CEDAR RAPIDS — An Iowa City developer pitching what would be Cedar Rapids’ largest residential development in years said he is listening but warned of the narrow profit margins that come from building single-family homes in Cedar Rapids after elected officials this week questioned his project and urged he dedicate some land to a new park.
Casey Boyd is seeking a rezoning so he can proceed with the $20 million, 140-acre American Prairie designed for 583 housing units — a mix of single-family homes, multifamily structures and duplexes — and a small amount of commercial space just south of Wright Brothers Boulevard SW and east of Earhart Lane. It could take seven to 10 years to complete.
“It’s been a long road and big development is very tough to do,” Boyd said. “I feel often big development gets discounted because it is intimidating. But it is more intimidating from where I am at. And I have not said ‘no’ to anything I’ve been asked to do and I have paid attention to all concerns brought to my attention at this point.”

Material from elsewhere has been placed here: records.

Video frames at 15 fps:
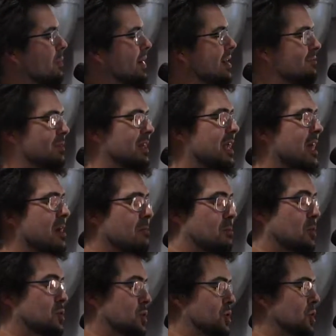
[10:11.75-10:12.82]
and I've been
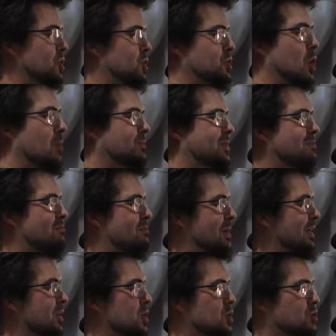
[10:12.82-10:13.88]
pushed and stopped and
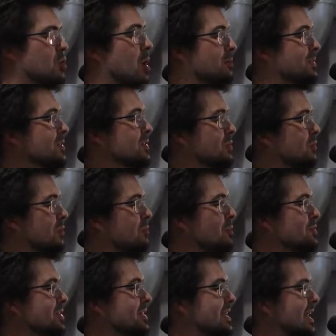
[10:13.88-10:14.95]
beaten and dropped until the
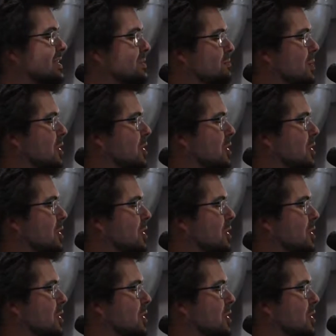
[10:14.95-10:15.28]
most dense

The City Council voted 7-1, with member Ashley Vanorny opposing, an initial consideration of a rezoning from agriculture to a suburban residential low flex district and suburban mixed use community center district. The panel also voted unanimously to amend the future land use map to urban-medium intensity. Council member Marty Hoeger was not present.
Vanorny and others had concerns about various aspects of the project, including stormwater runoff, traffic impact and light pollution. Some called for the inclusion of a public park and connection to the recreational trail system.

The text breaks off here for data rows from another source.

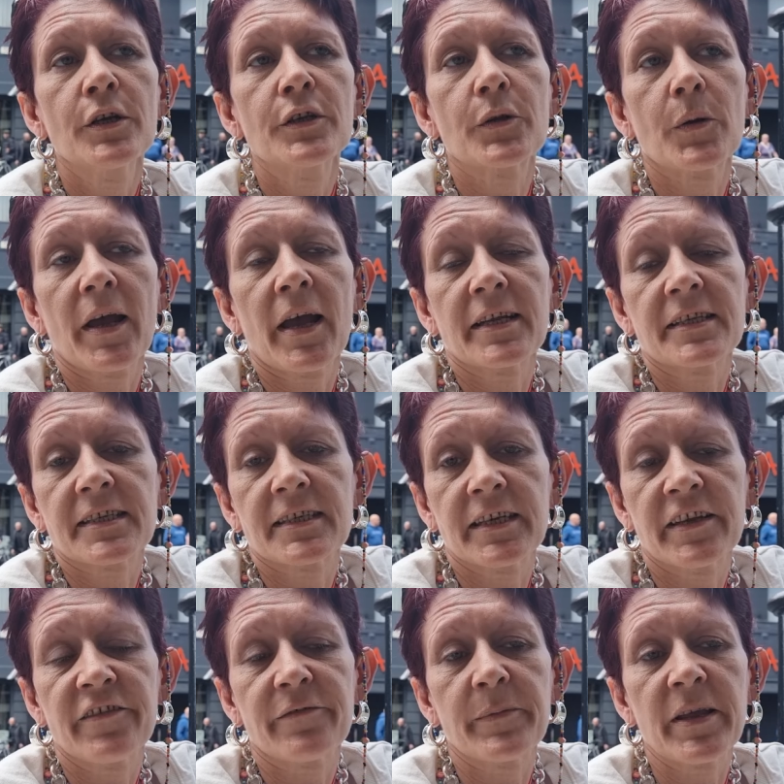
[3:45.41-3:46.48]
so I had to
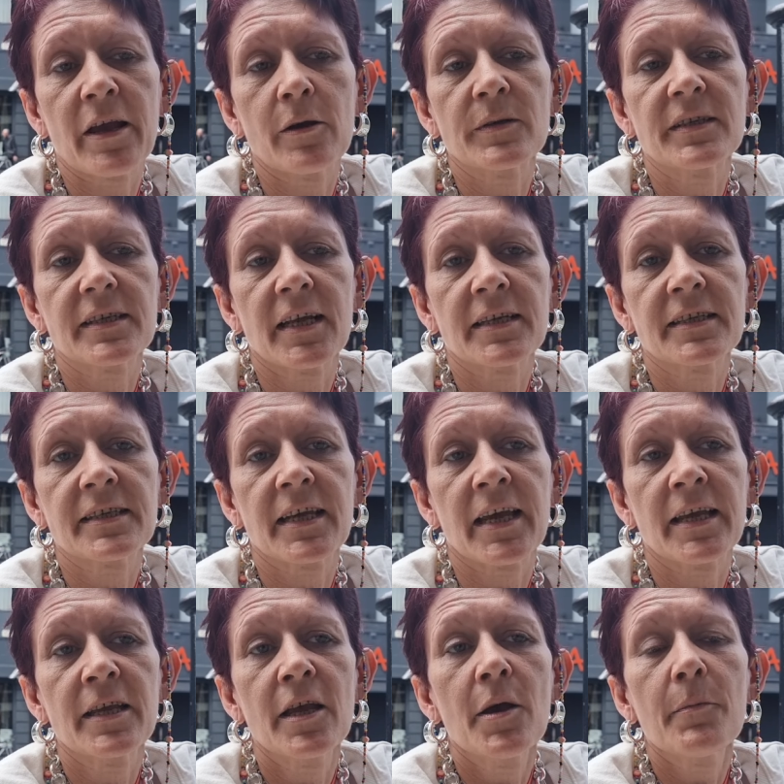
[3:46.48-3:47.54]
leave my house that
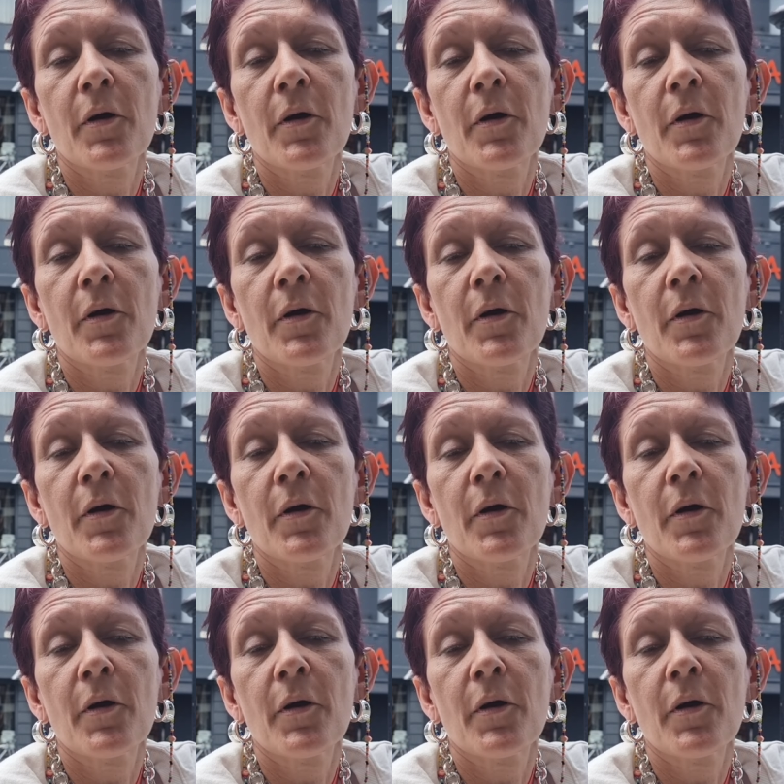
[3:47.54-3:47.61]
day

“Having seen the preliminary plats, I think the developers have been overzealous in their design,” Vanorny said. “I understand it fits with our plan of this, but I think that it’s too full. I think anything beyond single families is going to overburden this site.”
Early plans call for 120 single-family homes on 35 acres, 70 acres of duplexes, 4.1 acres of fourplexes, 11.4 acres of multifamily structures and 4.8 acres of commercial space. Additional land will be devoted to stormwater management, and it still is to be decided if and how parkland fits.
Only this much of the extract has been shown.